This technique provides a quick way to clean up a number
of problems. For example, you can also use this approach
with many other text functions like TRIM(), CLEAN(),
SUBSTITUTE(), TEXT(), FIXED(), DOLLAR(), all of which are
explained in this chapter.
CLEAN() simply removes non-printable characters from a text string. Non-printable
characters, which usually appear as empty-box icons in your text, tend to appear
only if you import some text from another file format that Excel has difficulty
understanding.
SUBSTITUTE(): Replacing One Sequence of Characters with Another
The SUBSTITUTE() function replaces a sequence of characters in a string with
another set of characters. The function has three parts: the text you want to modify,
the characters you’re looking to replace, and the replacement text you want to insert.

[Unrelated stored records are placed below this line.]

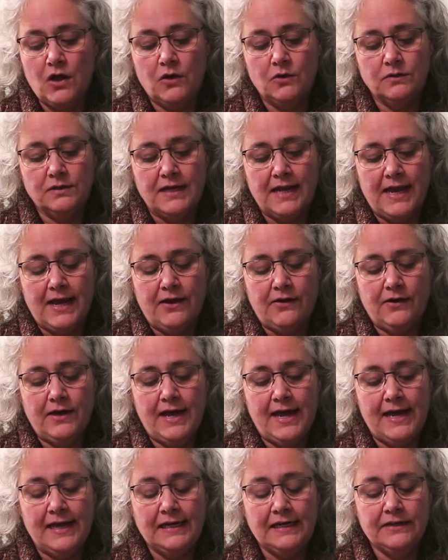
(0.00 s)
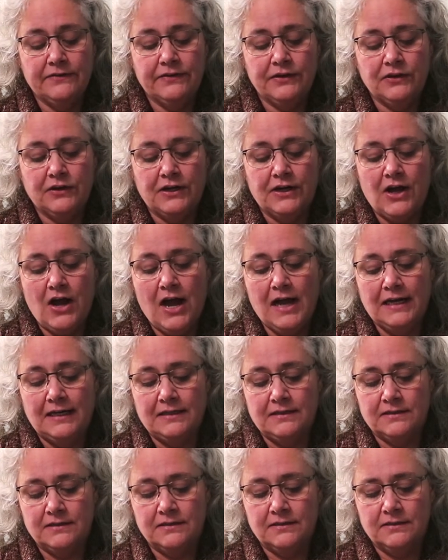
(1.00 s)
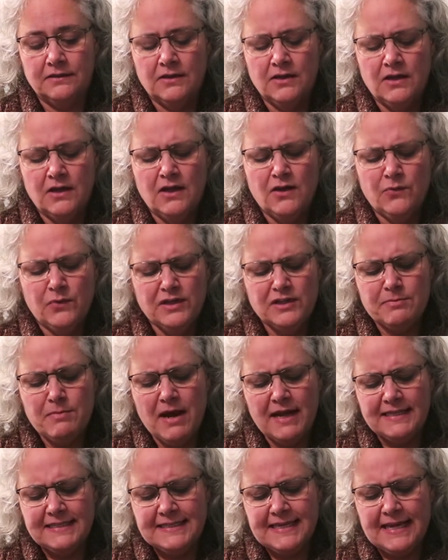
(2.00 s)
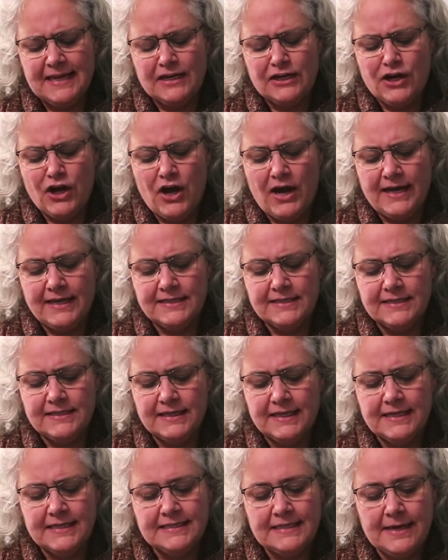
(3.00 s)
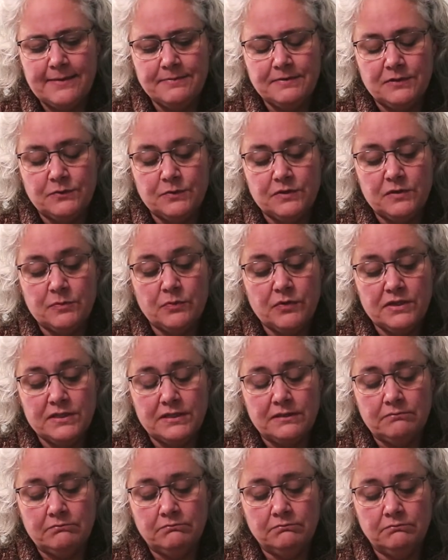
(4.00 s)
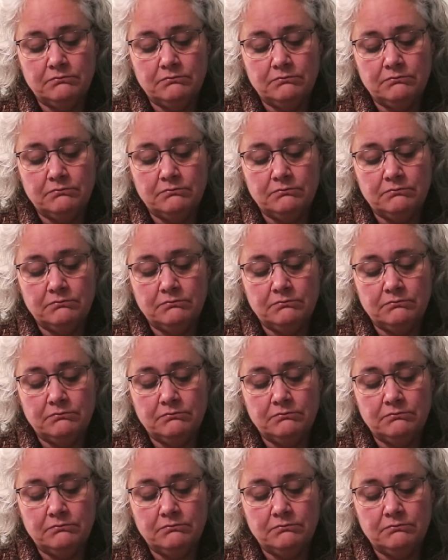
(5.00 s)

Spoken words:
old now and living on an island, which might sound nice, except it was a prison.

In addition, you can supply an optional occurrence number parameter, which Excel
uses if it finds more than one match. For example, if your search text’s matched three
times, and you supply 2 for your occurrence number, Excel changes only the second
occurrence. If you don’t supply the occurrence number, Excel changes all
occurrences. Here’s what the function looks like:
SUBSTITUTE(text, old_text, new_text, [occurrence_number])
Consider the case where cell A1 contains the text: It was the best of times; it was the
worst of times . You could use the following formula:
=SUBSTITUTE(A1, "times", "nanoseconds")
The result is the string: It was the best of nanoseconds; it was the worst of nanoseconds .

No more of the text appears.